WORKING DATA:
▼

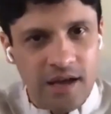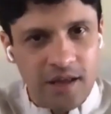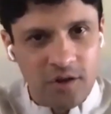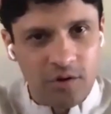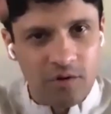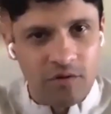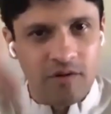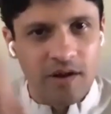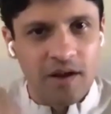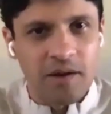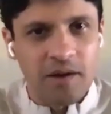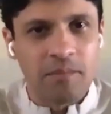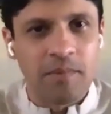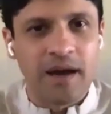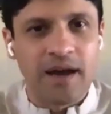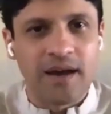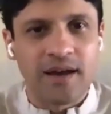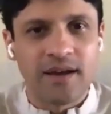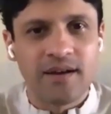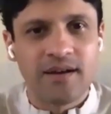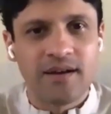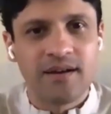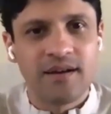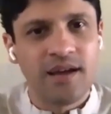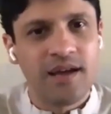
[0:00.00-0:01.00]
And you're right
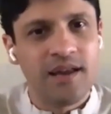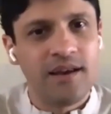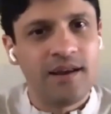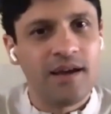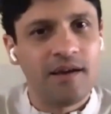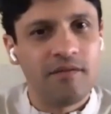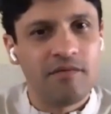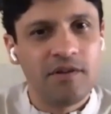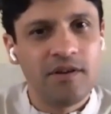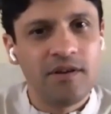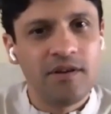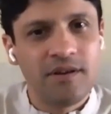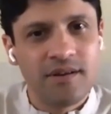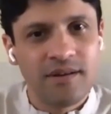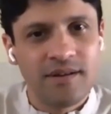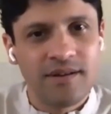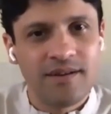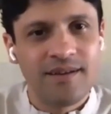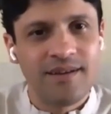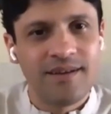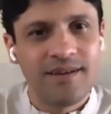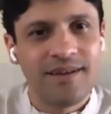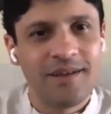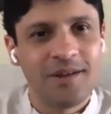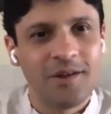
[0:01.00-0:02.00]
back in heaven.
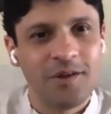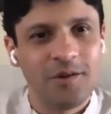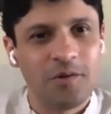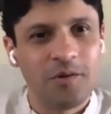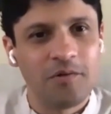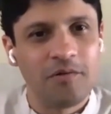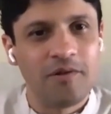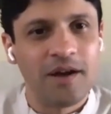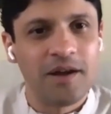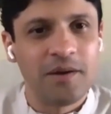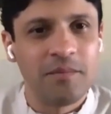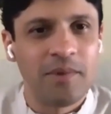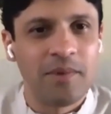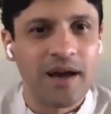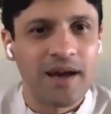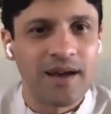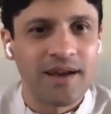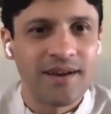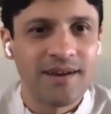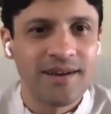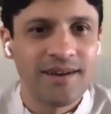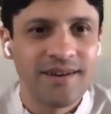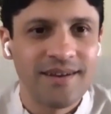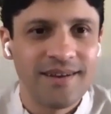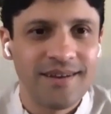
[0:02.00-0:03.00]
You're right
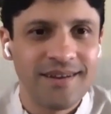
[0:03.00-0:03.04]
back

▲

WORK TASK: If an entry contains an image, skip the image and return the rest of the listing unchanged.

THE COMPLETED TASK:
[0:00.00-0:01.00]
And you're right
[0:01.00-0:02.00]
back in heaven.
[0:02.00-0:03.00]
You're right
[0:03.00-0:03.04]
back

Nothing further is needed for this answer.